Collected data
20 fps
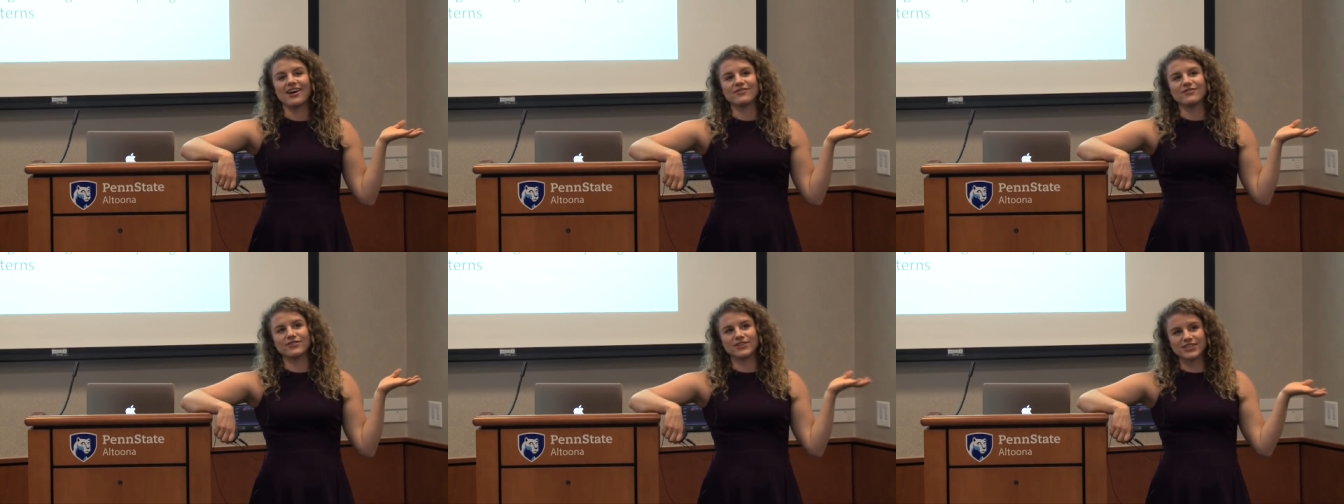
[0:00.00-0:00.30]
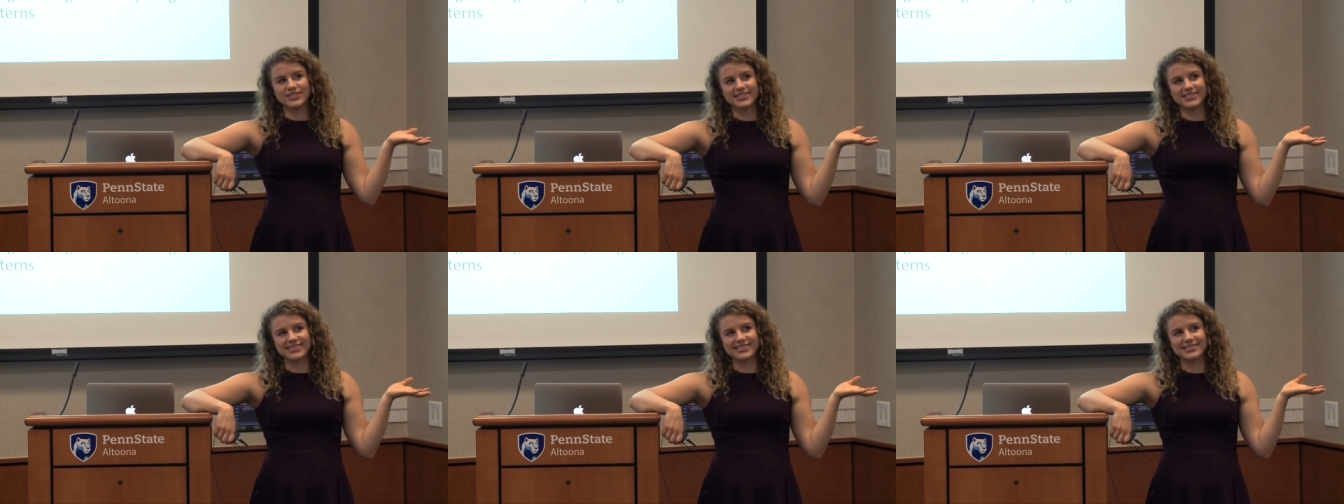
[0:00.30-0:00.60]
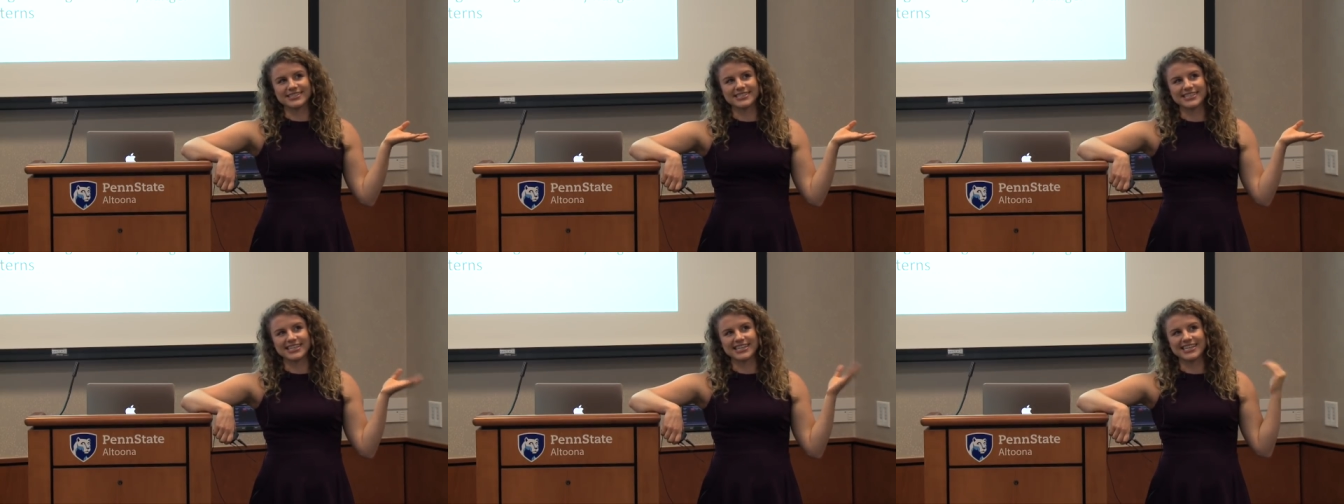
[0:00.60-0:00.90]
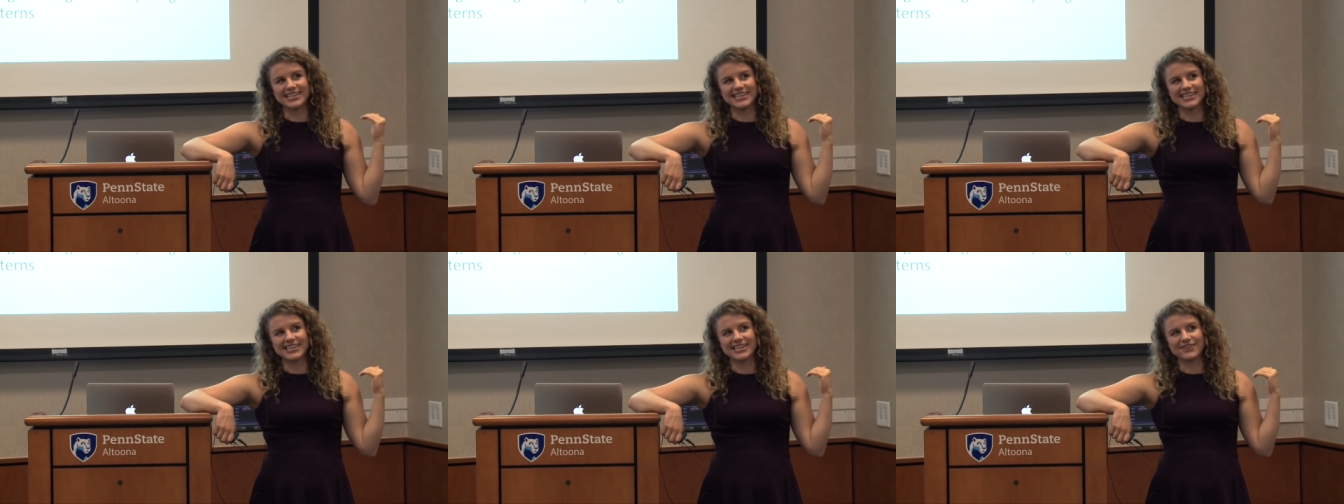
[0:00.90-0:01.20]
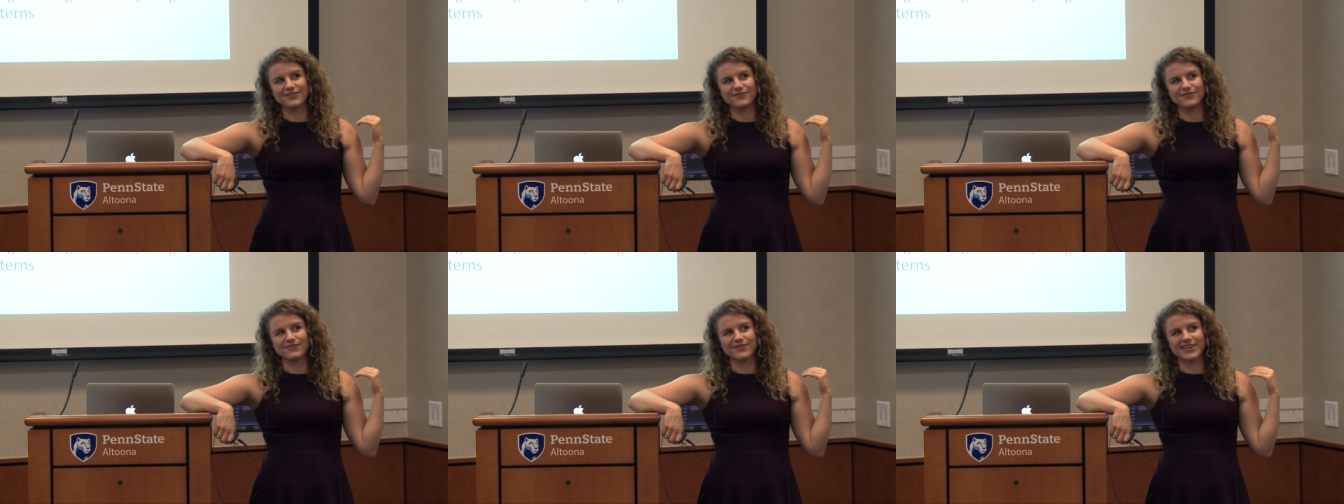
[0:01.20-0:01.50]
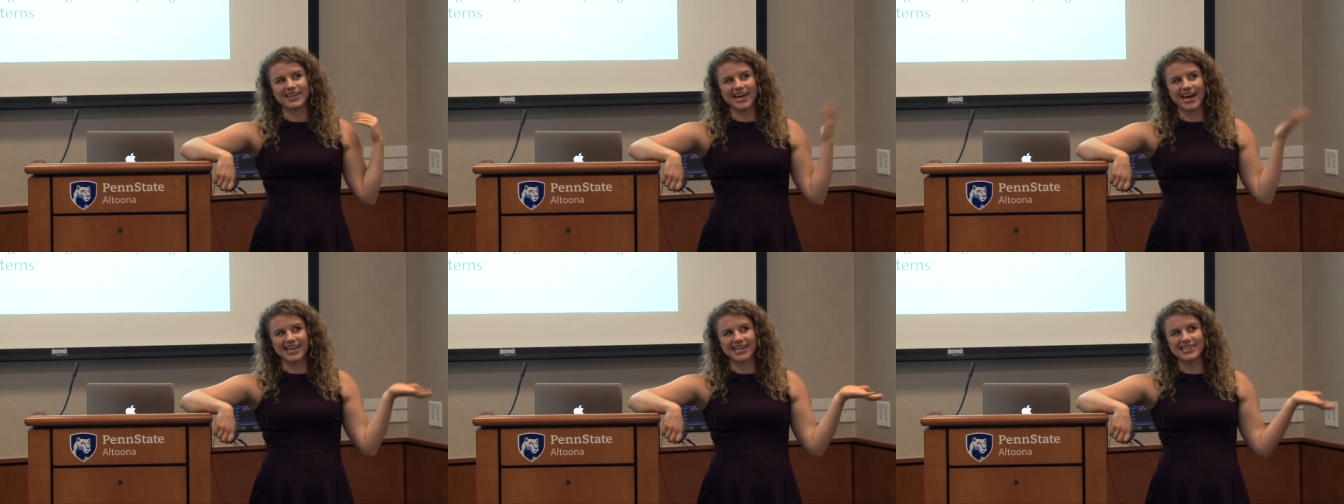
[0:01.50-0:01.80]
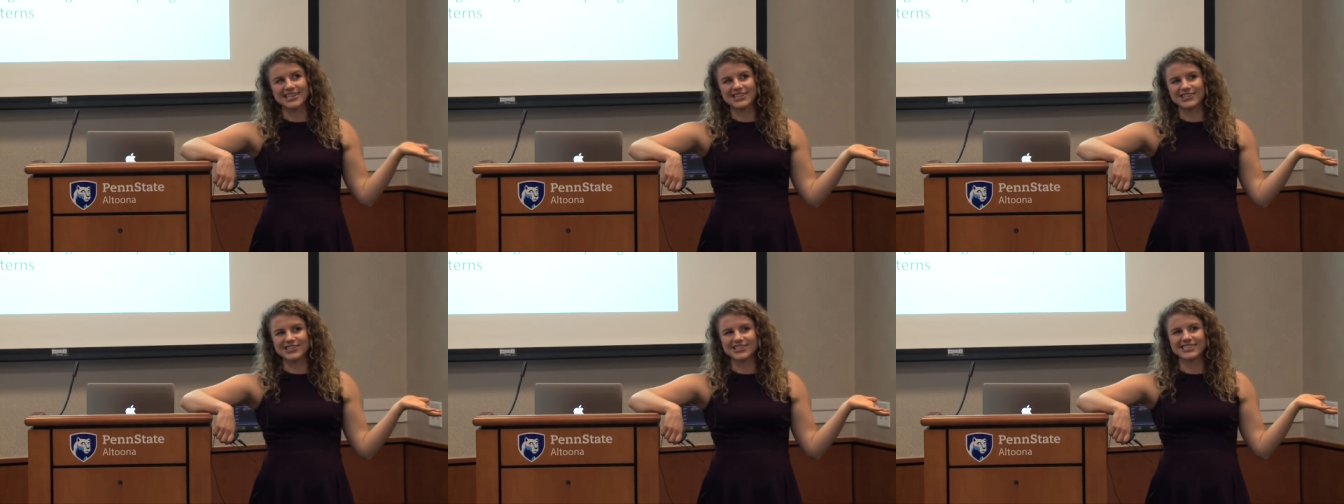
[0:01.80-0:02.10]
Versus if it kind
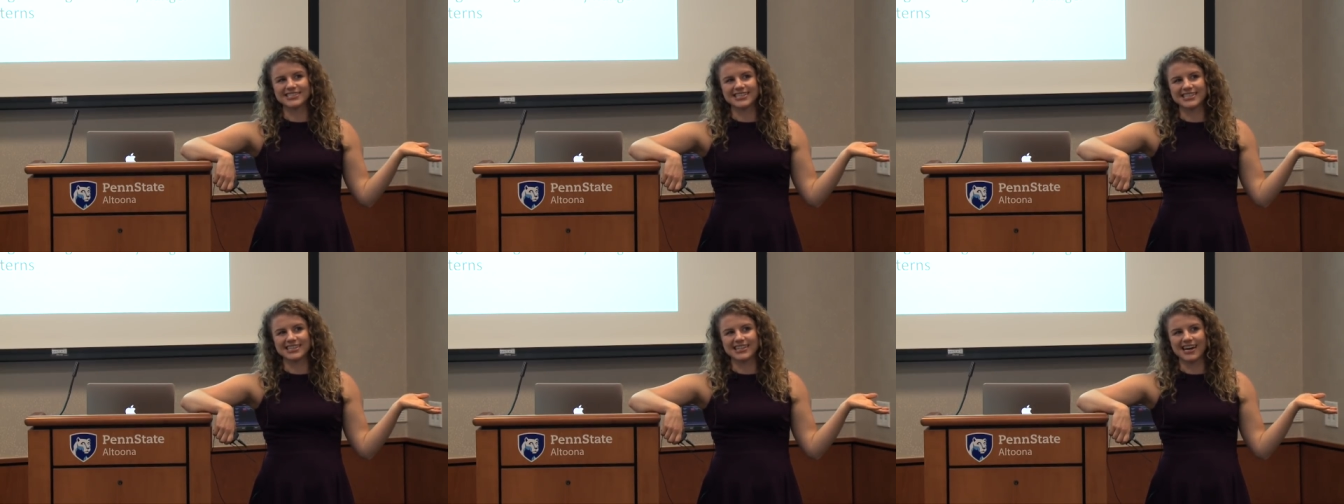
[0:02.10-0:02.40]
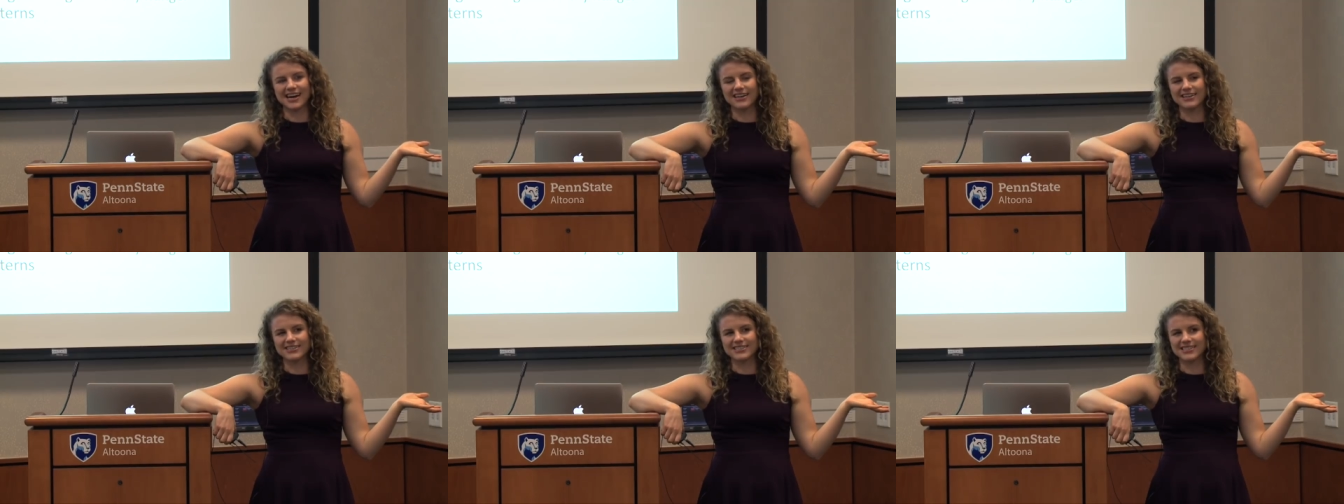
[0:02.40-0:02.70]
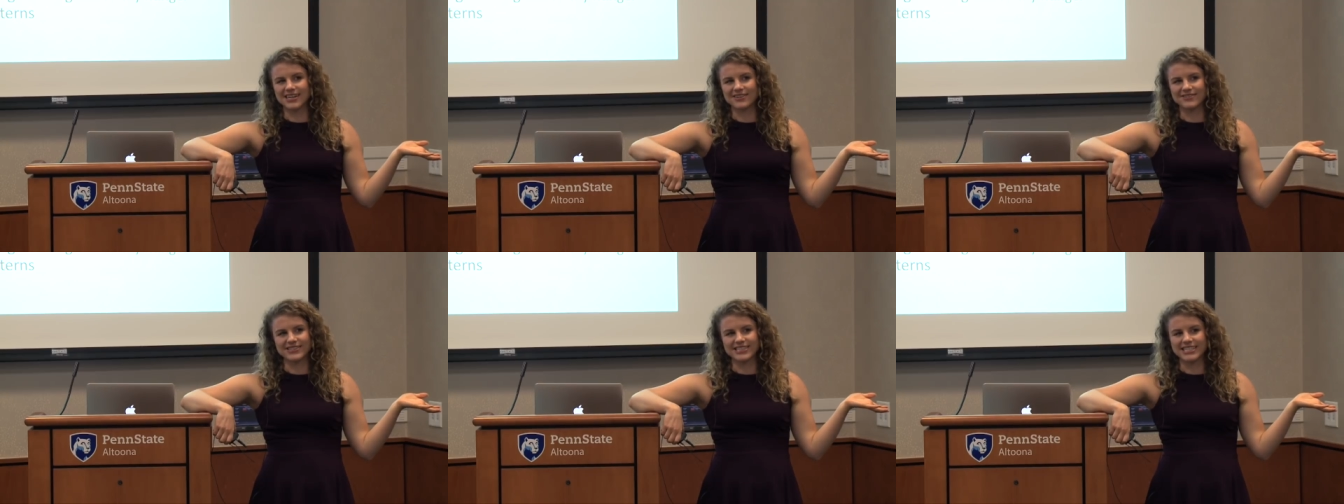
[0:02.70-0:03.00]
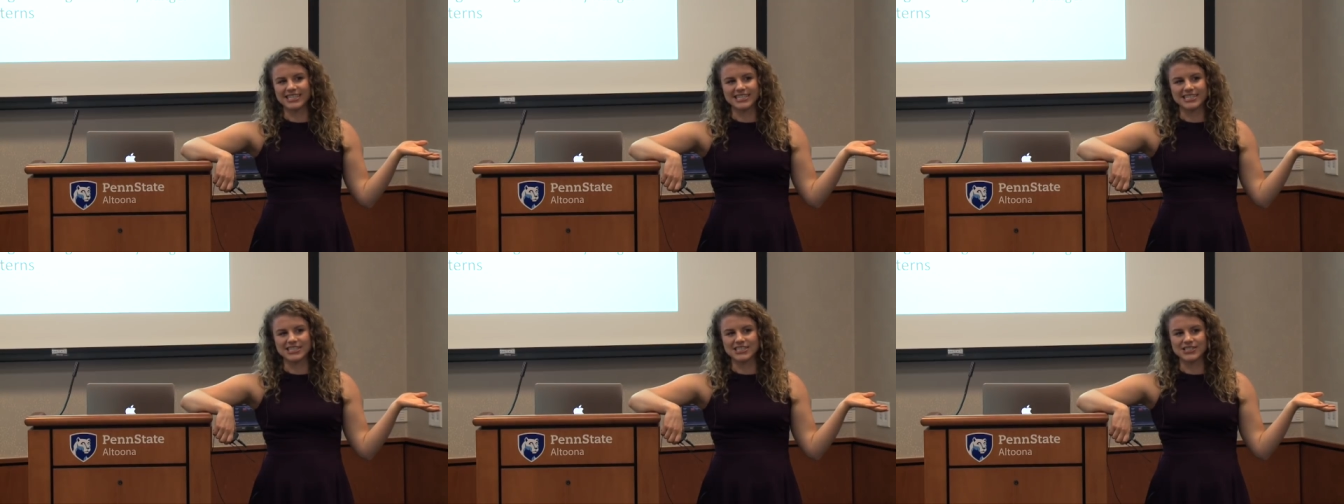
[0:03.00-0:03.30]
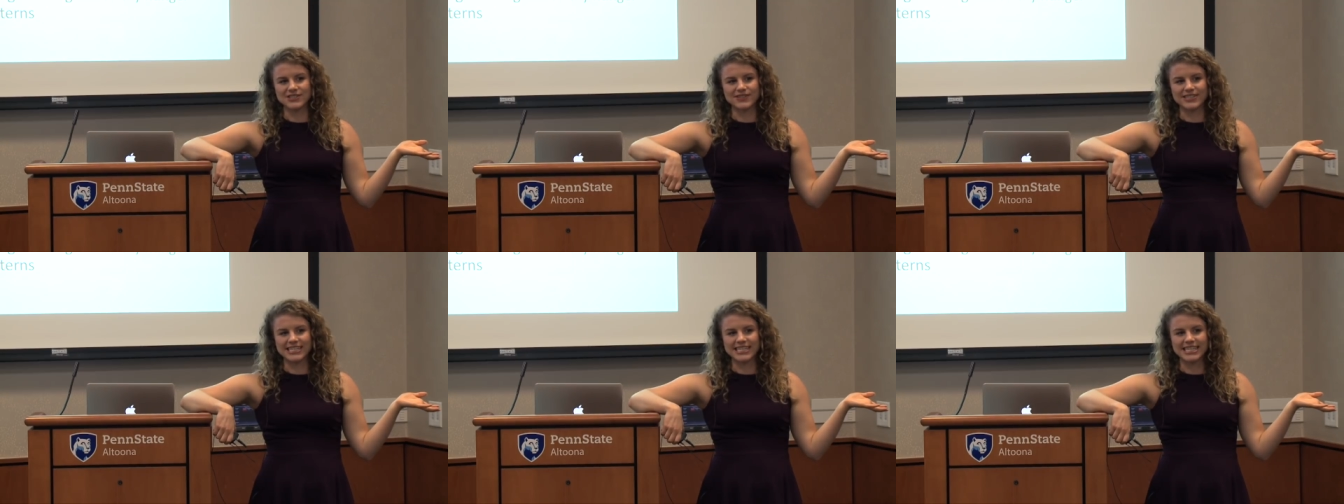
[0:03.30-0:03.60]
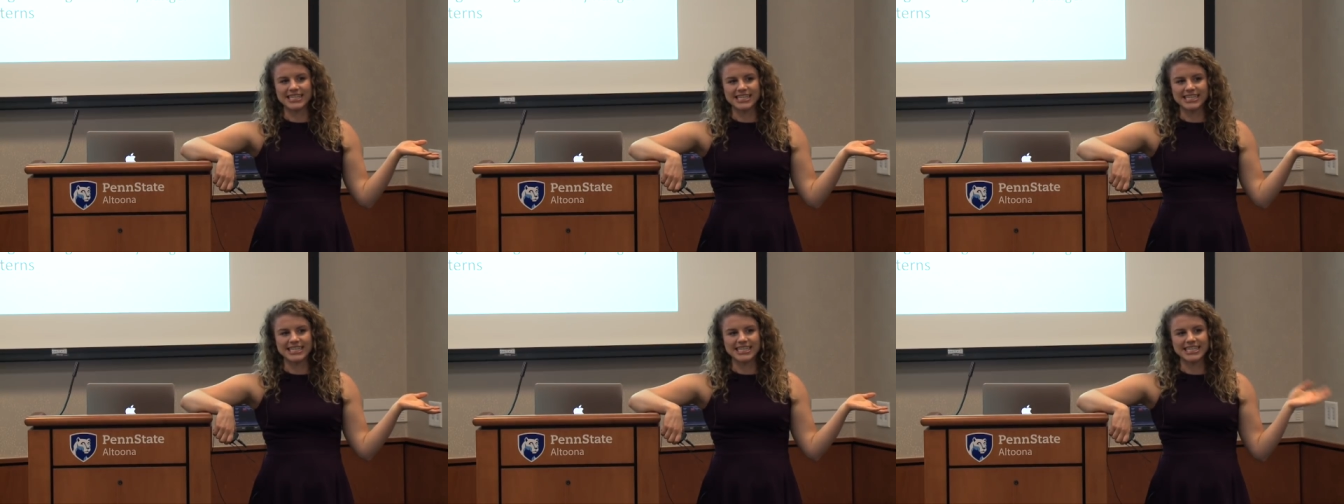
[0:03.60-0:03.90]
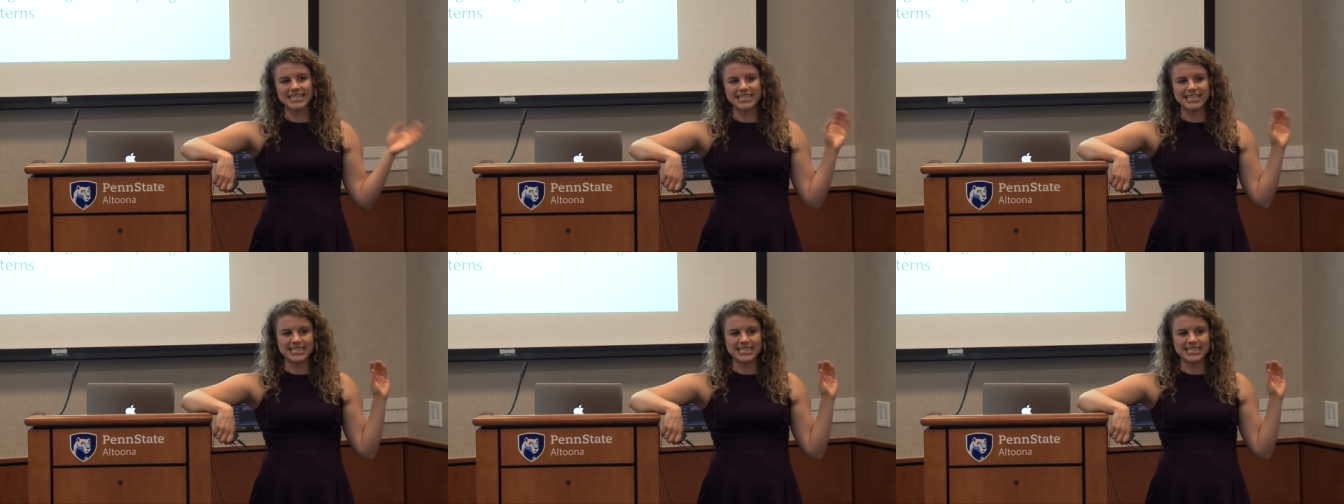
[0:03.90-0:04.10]
of learns that the hunger is not really going to do anything,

Required work
Your task is to write out, exactly and without pictures, only the lines from the one holding "[0:00.00-0:00.30]" to the last line of the data.

Answer space
[0:00.00-0:00.30]
[0:00.30-0:00.60]
[0:00.60-0:00.90]
[0:00.90-0:01.20]
[0:01.20-0:01.50]
[0:01.50-0:01.80]
[0:01.80-0:02.10]
Versus if it kind
[0:02.10-0:02.40]
[0:02.40-0:02.70]
[0:02.70-0:03.00]
[0:03.00-0:03.30]
[0:03.30-0:03.60]
[0:03.60-0:03.90]
[0:03.90-0:04.10]
of learns that the hunger is not really going to do anything,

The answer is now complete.